Rick's group now had to travel farther out in the frosty forest to find even the slightest bit of meat. It was dangerous because of both the weather and their new enemy, the Governor for Woodbury settlement. But they didn't have much choice now that their canned food supply was beginning to run short.
Rick and Daryl were the only ones who ever went hunting nowadays, and usually by themselves. They'd come home with a nearly-pathetic amount of meat in their arms. But it was better than nothing. And today, Rick was beginning to think he would be coming home with nothing.
The former sheriff's shoes crunched on the frozen grass as he stalked through the forest, stopping every few seconds to listen for movement. He was miles from the prison by now, and his heavy jacket was barely doing much to keep him warm. His pistol hung from his right hand, shining in the sunlight as he searched for anything to eat. He couldn't let his boy Carl go a day without eating, or baby Judith, even if it meant starving himself.
Rick was stopped by footsteps. He turned on the ball of his heels, hands clicking off the safety of his gun. He hoped for a fat squirrel, a gopher or bird, maybe even a mouse.
The footsteps crunched on the leaves and grass again. It sounded like a deer or a coyote. It was coming from through the thick brambles. Rick lifted up his gun.
When he neared closer to the thick bushes between the trees, he saw boots. A pair of man's boots tiptoed skillfully behind the tall brambles. Rick watched as the man was beginning to step closer, around the other side of the bushes. He held his gun up as his knuckles turned even whiter, loading another bullet into the chamber.

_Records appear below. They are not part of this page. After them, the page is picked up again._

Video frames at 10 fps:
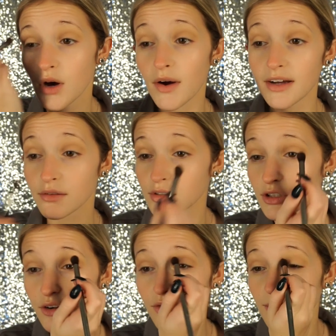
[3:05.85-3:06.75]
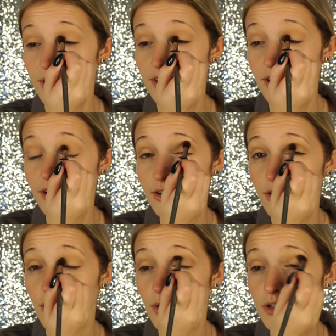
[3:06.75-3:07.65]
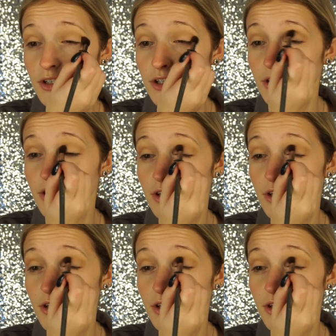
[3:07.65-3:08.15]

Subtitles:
I always start from like the inner corner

He saw the boots come out first from the side, then a pair of white hands holding an old-fashioned compound bow. "Now come out niiiice and slow," Rick drawled out in his thick accent.
The person side-stepped out. It was a familiar face. A girl he had seen so many months ago that had left his group. She had a determined expression on her face before dropping it, lowering her bow. "What're you doin' here, slicker?" Her voice was cracked and dry, filled with irritation.
"Could ask you the same thing, Cailey," Rick lowered his gun, cognizant that she was no threat.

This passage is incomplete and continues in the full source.